You’ve had to watch out for “bad” programmers since the beginning of programming. Having been an external CS examiner for almost a decade now, I’m not too worried about LLMs in teaching because I’m not convinced they can do worse than what we’ve been doing this far. I do think it’s a little frightening that a lot of freshly educated Computer Scientists will have to “unlearn” a good amount of what they were taught to actually write good code, but on the flip side I work in a place where a big part of our BI related code is now written by people from social sciences because, well, they are easier to hire.
That’s how you end up with pipelines that can’t handle 1000 PDF documents, because they are simply designed not to scale beyond one or two documents. Because that’s what you get when you google program, or alternatively, when you use ChatGPT, and it’s fine… at least until it isn’t, but it’s not like you can’t already make a lucrative career “fixing” things once they stop being “good enough”. So I’m not sure things will really change.

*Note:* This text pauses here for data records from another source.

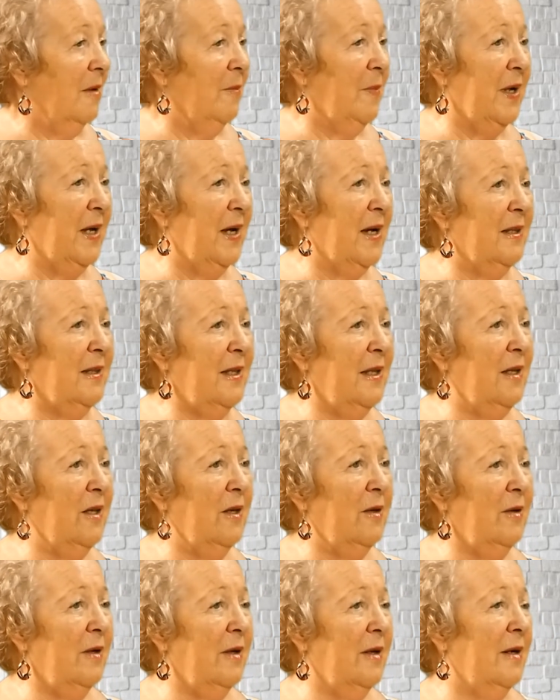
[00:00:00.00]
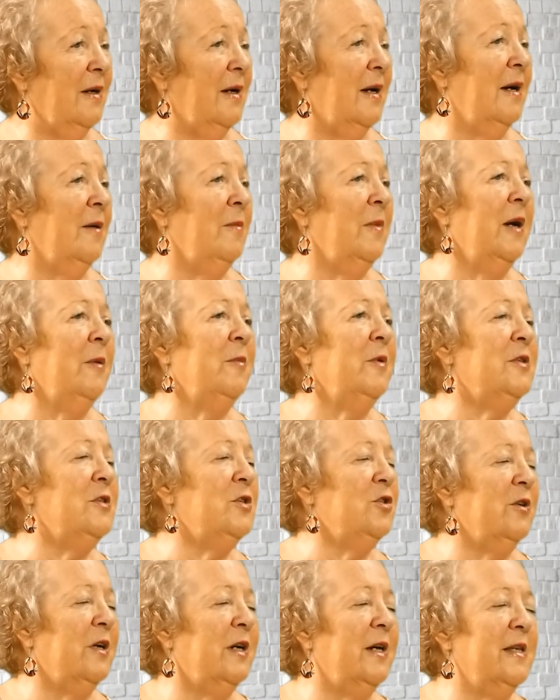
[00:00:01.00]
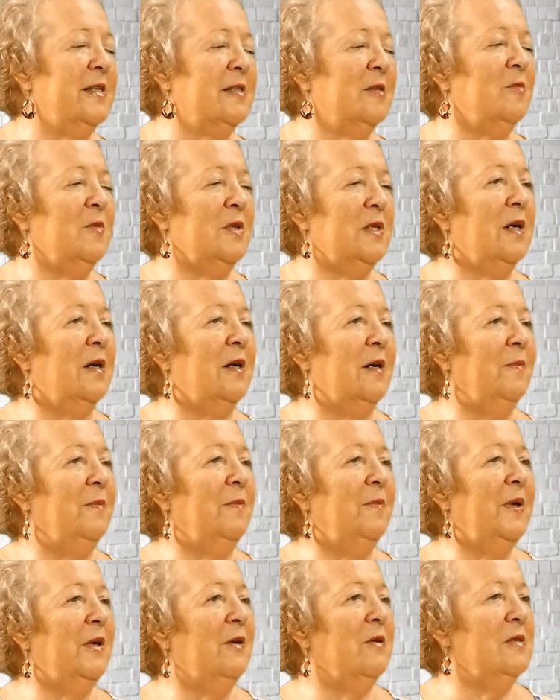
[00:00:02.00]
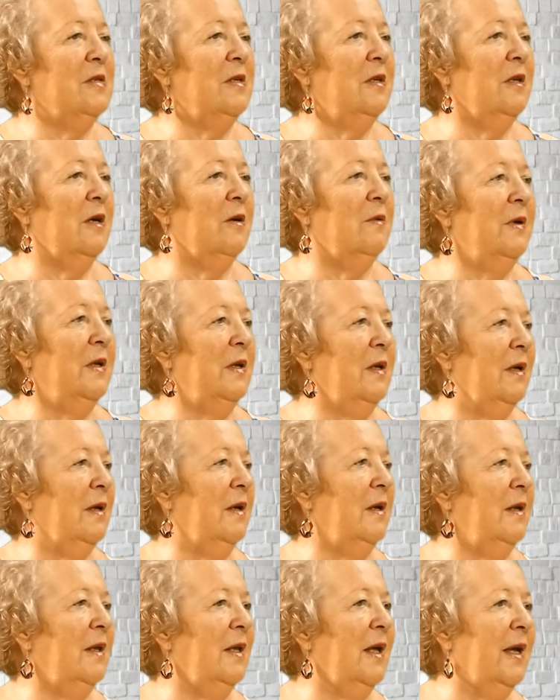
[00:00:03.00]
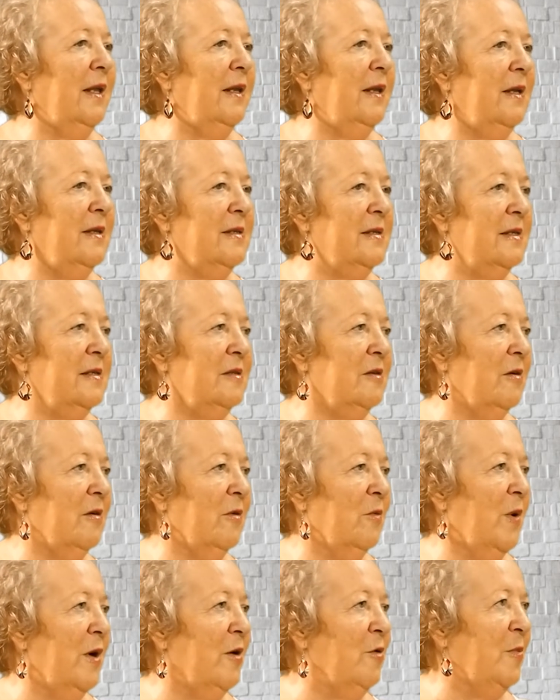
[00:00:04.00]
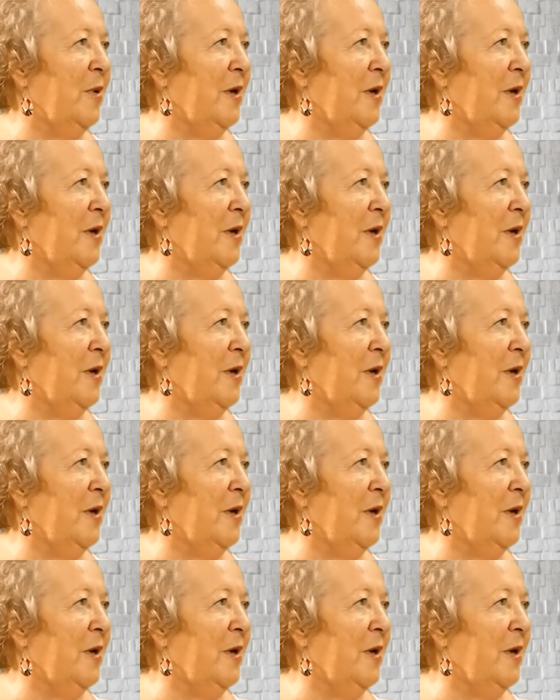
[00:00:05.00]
But I think I must try it sometime because, you know, he's not a well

If anything I think LLMs will be decent in the hands of both juniors and senior developers, it’s the mediocre developers who are in danger. At least with google programming they could easily tell if an SO answer or an article was from 20 years ago, that info isn’t readily available with LLMs. I fully expect to be paid well to clean up a lot of ChatGPT messes until the end of my career.
The studies results are rather unsurprising and its conclusions are oft-repeated advice. As many have said, treat copilot’s code in the same light you would treat a junior programmer’s code.